*** Records provided
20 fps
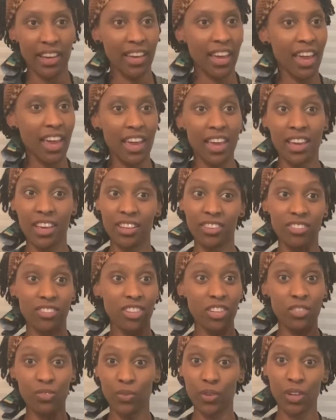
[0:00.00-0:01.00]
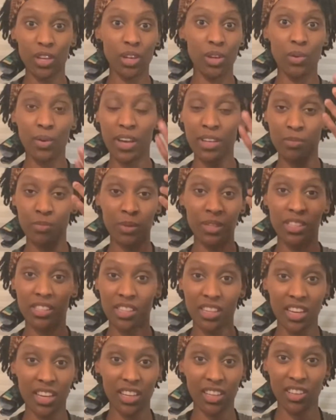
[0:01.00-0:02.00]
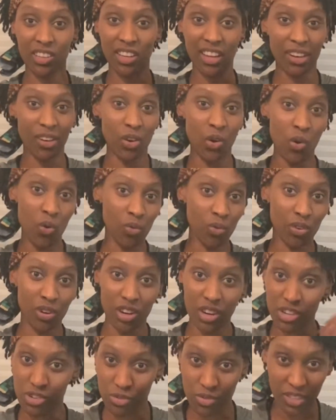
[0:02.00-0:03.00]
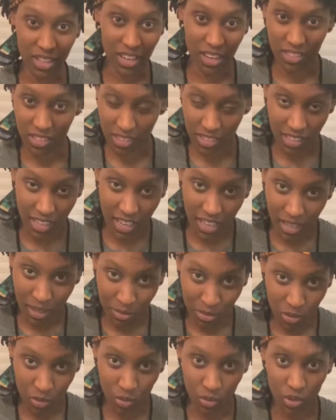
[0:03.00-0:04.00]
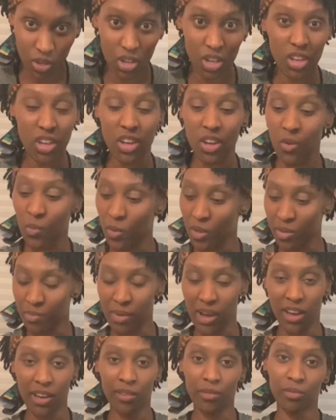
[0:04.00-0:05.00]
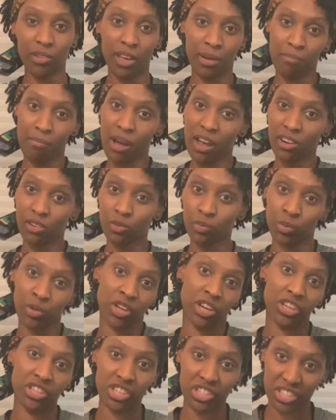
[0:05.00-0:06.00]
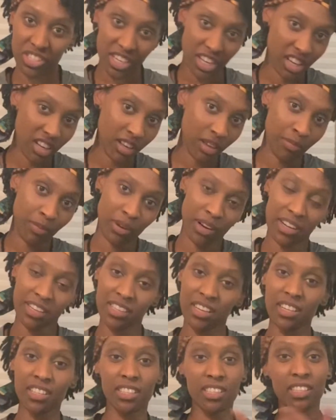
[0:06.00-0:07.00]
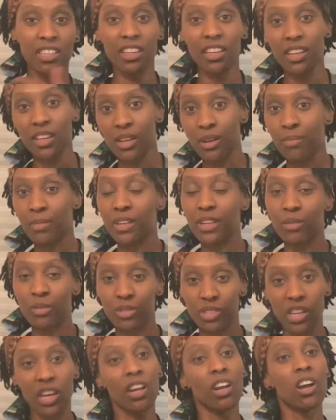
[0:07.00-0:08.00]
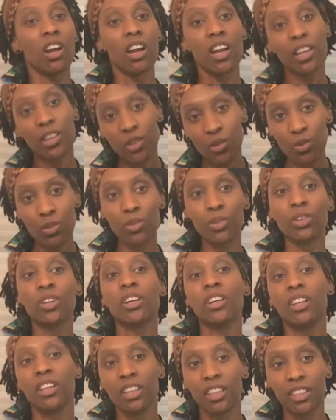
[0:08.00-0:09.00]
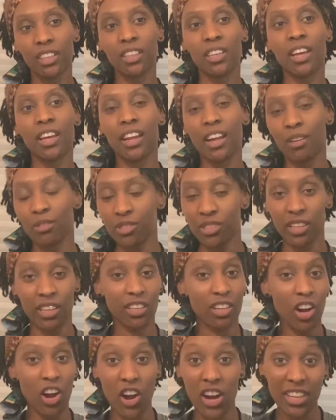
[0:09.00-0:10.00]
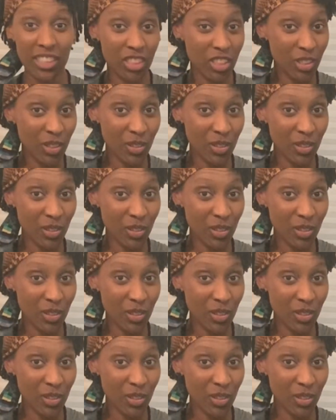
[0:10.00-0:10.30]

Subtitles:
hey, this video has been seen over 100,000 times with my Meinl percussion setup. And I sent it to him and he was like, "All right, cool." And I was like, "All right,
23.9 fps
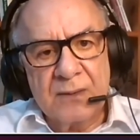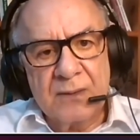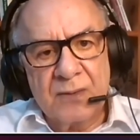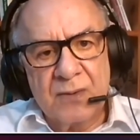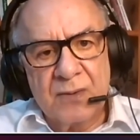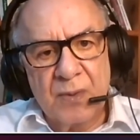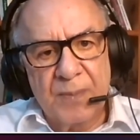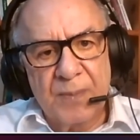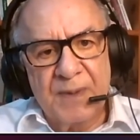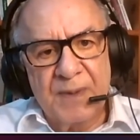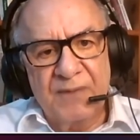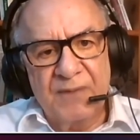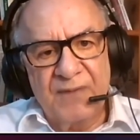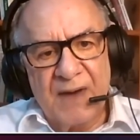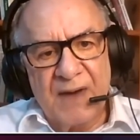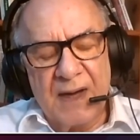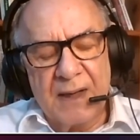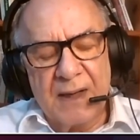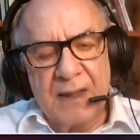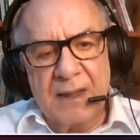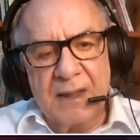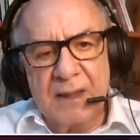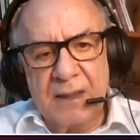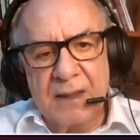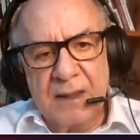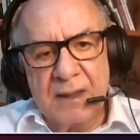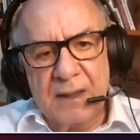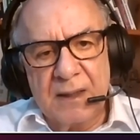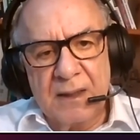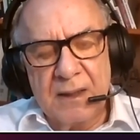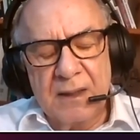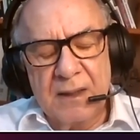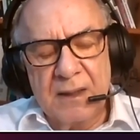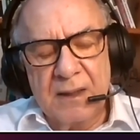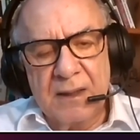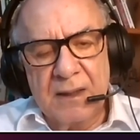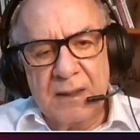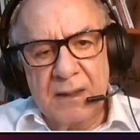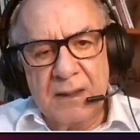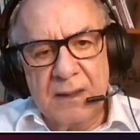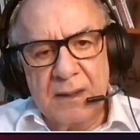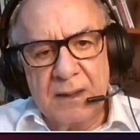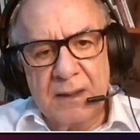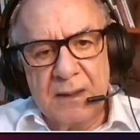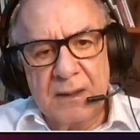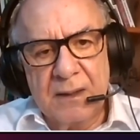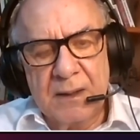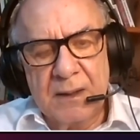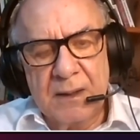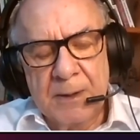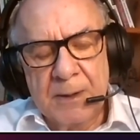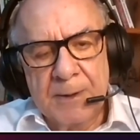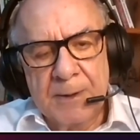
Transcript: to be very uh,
******
Leave the pictures aside and give every entry above again word for word.

20 fps
[0:00.00-0:01.00]
[0:01.00-0:02.00]
[0:02.00-0:03.00]
[0:03.00-0:04.00]
[0:04.00-0:05.00]
[0:05.00-0:06.00]
[0:06.00-0:07.00]
[0:07.00-0:08.00]
[0:08.00-0:09.00]
[0:09.00-0:10.00]
[0:10.00-0:10.30]

Subtitles:
hey, this video has been seen over 100,000 times with my Meinl percussion setup. And I sent it to him and he was like, "All right, cool." And I was like, "All right,
23.9 fps
Transcript: to be very uh,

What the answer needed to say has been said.